L’article L600-7 du Code de l’urbanisme permet au bénéficiaire d’un permis de construire, de démolir ou d’aménager, de demander au juge la condamnation de l’auteur du recours à lui allouer des dommages et intérêts, lorsque le recours est :
« mis en œuvre dans des conditions qui traduisent un comportement abusif de la part du requérant et qui causent un préjudice ».
Dans la pratique, les demandes indemnitaires du pétitionnaire présentées en application de cet article sont pour l’essentiel systématiquement rejetées.
En effet, désireux de ne pas affaiblir l’exercice du droit au recours, le juge administratif interprète restrictivement les dispositions de l’article L600-7, sans quoi la perspective de payer des dommages et intérêts pourrait décourager le justiciable de soumettre au juge la légalité d’une autorisation d’urbanisme (TA Bordeaux 27 juin 2024 n° 2306795 : « les dispositions de l’article L600-7 du Code de l’urbanisme doivent s’entendre restrictivement compte tenu de leur portée » ; voir dans le même sens : TA Paris, 22 janvier 2024 - N° 2200354).
Toujours est-il que parvenir à identifier quels sont précisément les agissements susceptibles de trahir un « comportement abusif » dans le cadre du recours contre un permis n’est pas chose aisée.
À cet égard, un jugement récent du tribunal administratif de Melun nous donne une illustration, non pas de ce qui est abusif, mais plutôt de ce qui ne l’est pas, aux termes d’une motivation suffisamment détaillée pour être signalée :
3. Aux termes de l’article L600-7 du Code de l’urbanisme : "Lorsque le droit de former un recours pour excès de pouvoir contre un permis de construire (...) est mis en œuvre dans des conditions qui traduisent un comportement abusif de la part du requérant et qui causent un préjudice au bénéficiaire du permis, celui-ci peut demander, par un mémoire distinct, au juge administratif saisi du recours de condamner l’auteur de celui-ci à lui allouer des dommages et intérêts.

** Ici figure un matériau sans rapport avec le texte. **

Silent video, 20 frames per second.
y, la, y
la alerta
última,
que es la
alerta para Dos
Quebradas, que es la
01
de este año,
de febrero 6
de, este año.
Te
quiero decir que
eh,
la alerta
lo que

La demande peut être présentée pour la première fois en appel".
4. Mme D sollicite, sur le fondement des dispositions précitées et dans le dernier état de ses écritures, le versement par la requérante d’une somme de 63 394,56 euros au titre des préjudices financier et moral qu’elle estime avoir subi en raison du comportement abusif de Mme A. Elle fait valoir que la requête serait manifestement irrecevable, que les moyens soulevés seraient inopérants ou infondés, que Mme A a multiplié les recours dans le but de la pousser à renoncer à ses projets et que son désistement révèle le motif dilatoire de ce recours qu’elle savait voué au rejet.

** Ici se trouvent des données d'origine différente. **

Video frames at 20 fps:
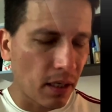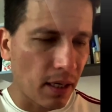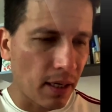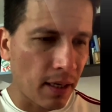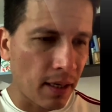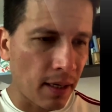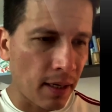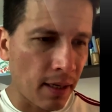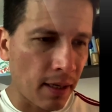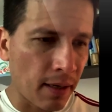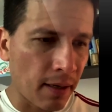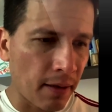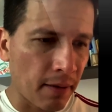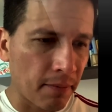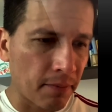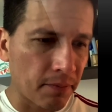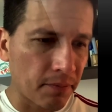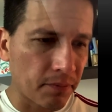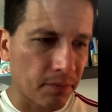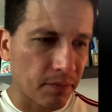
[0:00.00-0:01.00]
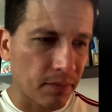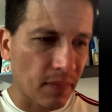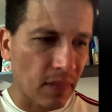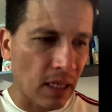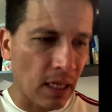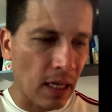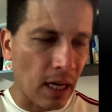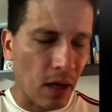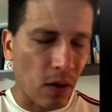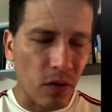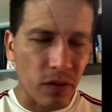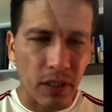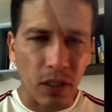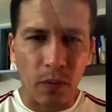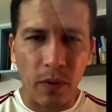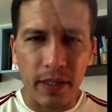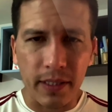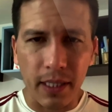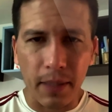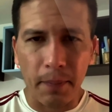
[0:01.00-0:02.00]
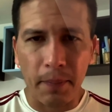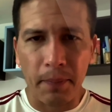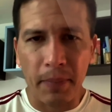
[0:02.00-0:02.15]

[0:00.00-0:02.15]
Eh, y las consecuencias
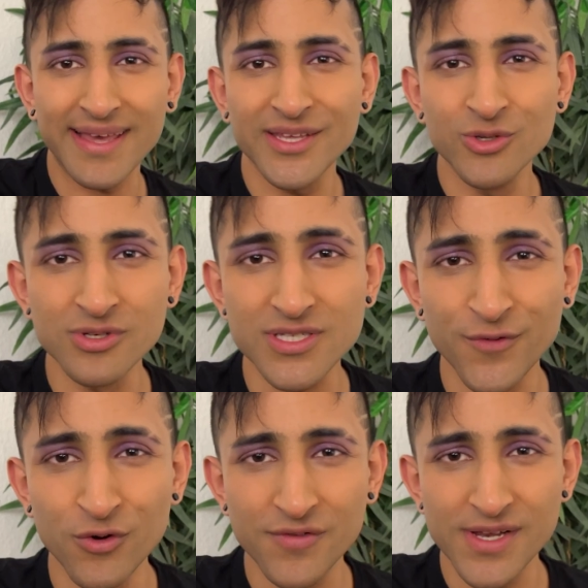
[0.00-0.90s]
Ey Jungs,
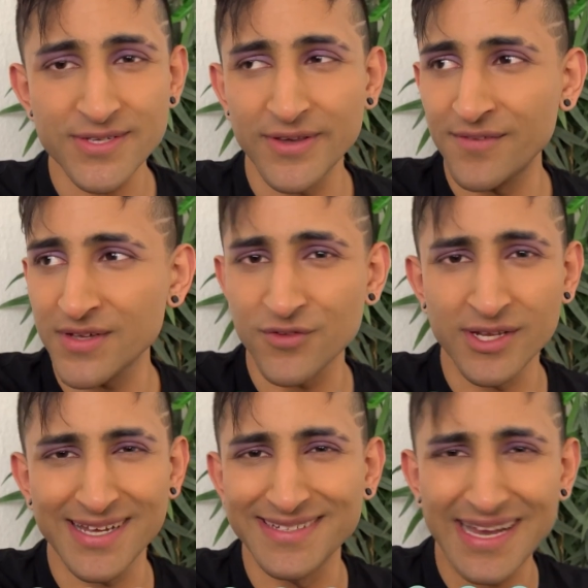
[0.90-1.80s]
Funk will, dass wir irgendwas für den
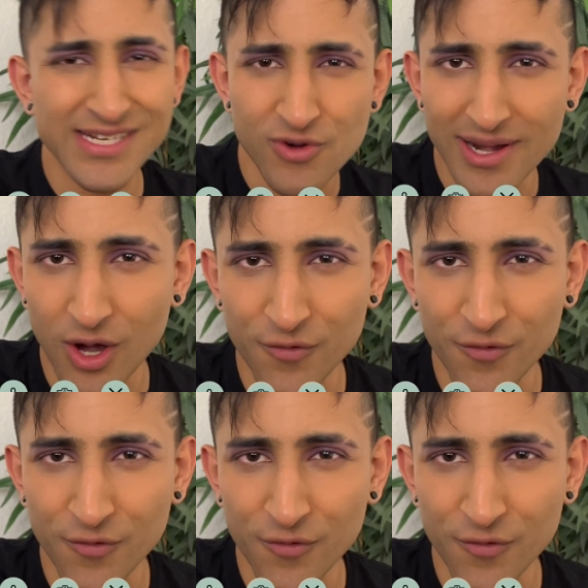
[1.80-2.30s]
Kanaltrailer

5. Il ne résulte pas de l’instruction que le droit de Mme A, voisine immédiate du projet de construction en litige, à former un recours contre les permis de démolir et de construire délivrés à Mme D aurait été mis en œuvre dans des conditions qui traduiraient de sa part un comportement abusif, alors même qu’il s’inscrit dans un contexte de différend de voisinage. À cet égard, les circonstances que Mme A n’aurait pas donné suite à l’action en bornage amiable initiée par la pétitionnaire, qu’elle ait déjà introduit un recours contentieux contre le projet des précédents propriétaires de la parcelle en litige, que s’estimant victime de désordres suite aux travaux de démolition elle ait aussi initié une procédure devant le juge judiciaire, que sa requête en référé-suspension contre les décisions attaquées ait été rejetée en l’absence de doute sérieux quant à leur légalité, que le Conseil d’Etat n’ait pas admis le pourvoi enregistré contre cette ordonnance de référé, et que la requérante, à la suite de cette décision du Conseil d’Etat, se soit désistée de ses conclusions en cours d’instance ne sont pas suffisantes pour caractériser un comportement abusif de la requérante. Par suite, les conclusions indemnitaires présentées par Mme D sur le fondement de l’article L600-7 du Code de l’urbanisme doivent être rejetées (Tribunal administratif de Melun 5 décembre 2024 - 2210731).
Ainsi donc, un contexte de conflit de voisinage caractérisé par l’existence de contentieux nombreux et anciens entre les parties ne suffit pas à considérer que le recours contre le permis constitue automatiquement un comportement abusif.
Cela étant, il faut souligner que dans l’affaire en cause, le requérant s’était finalement désisté de sa requête, de long mois après l’engagement du contentieux.
De tels agissements, qui n’ont donc pas été qualifiés d’abusifs pas le juge, interrogent toute de même sur l’instrumentalisation que l’auteur du recours peut vouloir donner à son action contentieuse, cela dans un contexte de conflit de voisinage qu’il peut être tentant d’alimenter pour des motifs autres que le strict contrôle de la légalité du permis.